───── Provided records

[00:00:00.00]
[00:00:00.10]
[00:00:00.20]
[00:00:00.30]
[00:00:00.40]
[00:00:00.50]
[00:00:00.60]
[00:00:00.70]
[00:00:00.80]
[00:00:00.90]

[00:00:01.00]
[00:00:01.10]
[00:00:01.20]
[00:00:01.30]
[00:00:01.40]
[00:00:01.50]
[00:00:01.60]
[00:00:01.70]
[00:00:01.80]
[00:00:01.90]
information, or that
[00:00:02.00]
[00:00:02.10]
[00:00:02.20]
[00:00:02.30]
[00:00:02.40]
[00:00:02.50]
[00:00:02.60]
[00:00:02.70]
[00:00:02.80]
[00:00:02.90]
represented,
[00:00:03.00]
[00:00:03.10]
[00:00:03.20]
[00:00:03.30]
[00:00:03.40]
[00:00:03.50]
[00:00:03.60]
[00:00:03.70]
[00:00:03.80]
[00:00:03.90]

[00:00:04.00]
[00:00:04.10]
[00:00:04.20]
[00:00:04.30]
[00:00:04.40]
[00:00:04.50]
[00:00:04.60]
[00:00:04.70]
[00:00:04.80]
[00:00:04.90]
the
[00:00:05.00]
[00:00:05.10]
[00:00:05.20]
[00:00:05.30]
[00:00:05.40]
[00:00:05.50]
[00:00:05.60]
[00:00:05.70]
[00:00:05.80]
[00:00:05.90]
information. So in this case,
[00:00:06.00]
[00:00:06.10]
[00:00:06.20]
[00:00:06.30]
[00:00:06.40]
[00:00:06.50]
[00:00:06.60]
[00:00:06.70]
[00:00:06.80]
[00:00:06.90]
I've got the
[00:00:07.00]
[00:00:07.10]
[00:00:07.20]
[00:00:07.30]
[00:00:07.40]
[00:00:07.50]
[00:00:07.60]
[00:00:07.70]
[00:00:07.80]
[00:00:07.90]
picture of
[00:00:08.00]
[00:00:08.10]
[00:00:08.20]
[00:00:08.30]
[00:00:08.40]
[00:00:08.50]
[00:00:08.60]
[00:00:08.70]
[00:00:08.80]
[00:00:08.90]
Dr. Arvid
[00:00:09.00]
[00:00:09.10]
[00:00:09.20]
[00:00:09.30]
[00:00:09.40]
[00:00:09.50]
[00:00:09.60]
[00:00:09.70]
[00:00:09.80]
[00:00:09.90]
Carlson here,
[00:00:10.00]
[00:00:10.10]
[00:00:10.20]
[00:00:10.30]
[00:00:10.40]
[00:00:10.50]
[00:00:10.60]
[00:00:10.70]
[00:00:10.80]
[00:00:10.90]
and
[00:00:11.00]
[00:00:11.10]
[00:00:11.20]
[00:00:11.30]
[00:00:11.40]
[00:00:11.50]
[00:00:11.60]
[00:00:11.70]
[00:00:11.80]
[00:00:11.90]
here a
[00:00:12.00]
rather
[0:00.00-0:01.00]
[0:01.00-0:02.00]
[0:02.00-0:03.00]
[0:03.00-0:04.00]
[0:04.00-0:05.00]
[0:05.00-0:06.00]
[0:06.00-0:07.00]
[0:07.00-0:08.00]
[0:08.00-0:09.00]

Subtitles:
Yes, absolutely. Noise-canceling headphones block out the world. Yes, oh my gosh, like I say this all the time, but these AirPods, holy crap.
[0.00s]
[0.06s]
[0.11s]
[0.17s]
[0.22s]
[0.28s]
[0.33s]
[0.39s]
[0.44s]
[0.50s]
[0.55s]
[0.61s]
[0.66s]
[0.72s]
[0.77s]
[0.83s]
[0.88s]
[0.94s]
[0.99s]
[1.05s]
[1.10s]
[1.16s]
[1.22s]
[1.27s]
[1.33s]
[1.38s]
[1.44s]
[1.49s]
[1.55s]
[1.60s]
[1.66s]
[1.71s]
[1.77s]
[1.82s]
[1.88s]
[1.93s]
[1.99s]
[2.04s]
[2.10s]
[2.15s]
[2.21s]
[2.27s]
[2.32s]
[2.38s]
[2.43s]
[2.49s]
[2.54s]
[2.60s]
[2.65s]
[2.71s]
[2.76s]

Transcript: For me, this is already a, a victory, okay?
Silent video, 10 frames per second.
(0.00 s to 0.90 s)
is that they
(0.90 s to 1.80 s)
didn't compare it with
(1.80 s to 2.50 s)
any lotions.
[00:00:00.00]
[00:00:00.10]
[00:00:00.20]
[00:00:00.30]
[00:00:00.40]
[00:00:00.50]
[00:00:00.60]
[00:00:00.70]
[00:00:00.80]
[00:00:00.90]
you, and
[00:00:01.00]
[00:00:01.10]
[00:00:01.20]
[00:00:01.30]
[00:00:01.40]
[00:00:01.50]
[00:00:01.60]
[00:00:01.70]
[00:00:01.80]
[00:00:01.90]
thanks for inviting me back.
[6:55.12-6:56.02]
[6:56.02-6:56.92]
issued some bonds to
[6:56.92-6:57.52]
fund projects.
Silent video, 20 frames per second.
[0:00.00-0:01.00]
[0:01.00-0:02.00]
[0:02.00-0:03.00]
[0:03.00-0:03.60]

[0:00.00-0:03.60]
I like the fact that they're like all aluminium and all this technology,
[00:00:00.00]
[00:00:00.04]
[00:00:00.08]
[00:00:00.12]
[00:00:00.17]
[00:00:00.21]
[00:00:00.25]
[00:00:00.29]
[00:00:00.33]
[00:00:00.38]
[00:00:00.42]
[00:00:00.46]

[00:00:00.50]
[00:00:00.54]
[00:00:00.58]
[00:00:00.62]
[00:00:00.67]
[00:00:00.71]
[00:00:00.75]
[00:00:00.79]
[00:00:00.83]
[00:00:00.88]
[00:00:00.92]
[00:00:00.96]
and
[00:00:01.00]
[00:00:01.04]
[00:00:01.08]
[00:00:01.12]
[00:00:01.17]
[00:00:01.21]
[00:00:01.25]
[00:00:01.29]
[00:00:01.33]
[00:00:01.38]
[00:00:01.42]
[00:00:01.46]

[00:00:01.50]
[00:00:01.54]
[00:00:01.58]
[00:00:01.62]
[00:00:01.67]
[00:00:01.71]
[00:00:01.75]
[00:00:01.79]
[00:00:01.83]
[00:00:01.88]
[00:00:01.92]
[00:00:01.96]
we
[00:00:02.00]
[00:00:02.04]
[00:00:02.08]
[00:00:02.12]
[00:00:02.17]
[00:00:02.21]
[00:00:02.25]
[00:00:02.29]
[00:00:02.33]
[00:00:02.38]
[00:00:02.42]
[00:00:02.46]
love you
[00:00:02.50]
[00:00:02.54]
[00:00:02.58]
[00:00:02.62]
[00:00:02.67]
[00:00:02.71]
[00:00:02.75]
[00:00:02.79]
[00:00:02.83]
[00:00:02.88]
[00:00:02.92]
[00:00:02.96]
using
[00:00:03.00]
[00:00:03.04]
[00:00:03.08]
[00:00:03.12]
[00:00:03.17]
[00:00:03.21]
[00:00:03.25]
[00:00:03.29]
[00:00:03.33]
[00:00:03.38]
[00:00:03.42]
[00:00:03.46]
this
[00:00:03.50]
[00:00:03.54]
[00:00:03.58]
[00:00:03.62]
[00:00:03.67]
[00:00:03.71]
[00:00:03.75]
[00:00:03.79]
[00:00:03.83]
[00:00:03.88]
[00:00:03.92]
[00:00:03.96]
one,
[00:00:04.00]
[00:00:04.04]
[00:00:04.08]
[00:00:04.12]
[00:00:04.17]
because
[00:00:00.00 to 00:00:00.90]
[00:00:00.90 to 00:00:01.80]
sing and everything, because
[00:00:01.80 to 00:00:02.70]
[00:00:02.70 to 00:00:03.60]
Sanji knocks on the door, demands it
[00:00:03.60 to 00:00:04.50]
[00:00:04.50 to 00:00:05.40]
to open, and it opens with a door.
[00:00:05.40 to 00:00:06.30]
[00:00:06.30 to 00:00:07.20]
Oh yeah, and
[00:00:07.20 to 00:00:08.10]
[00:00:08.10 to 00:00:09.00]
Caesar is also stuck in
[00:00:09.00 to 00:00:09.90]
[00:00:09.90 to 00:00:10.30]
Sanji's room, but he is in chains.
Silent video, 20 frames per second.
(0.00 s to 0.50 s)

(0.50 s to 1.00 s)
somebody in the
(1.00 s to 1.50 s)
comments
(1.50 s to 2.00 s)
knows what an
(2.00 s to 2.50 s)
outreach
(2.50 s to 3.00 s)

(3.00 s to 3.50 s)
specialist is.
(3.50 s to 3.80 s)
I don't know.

──────────

**Work to complete:** Print nothing but the lines from the one that contains "[00:00:09.00 to 00:00:09.90]" to the final line of the data, both included, exactly as they read.

**Answer to this problem:**
[00:00:09.00 to 00:00:09.90]
[00:00:09.90 to 00:00:10.30]
Sanji's room, but he is in chains.
Silent video, 20 frames per second.
(0.00 s to 0.50 s)

(0.50 s to 1.00 s)
somebody in the
(1.00 s to 1.50 s)
comments
(1.50 s to 2.00 s)
knows what an
(2.00 s to 2.50 s)
outreach
(2.50 s to 3.00 s)

(3.00 s to 3.50 s)
specialist is.
(3.50 s to 3.80 s)
I don't know.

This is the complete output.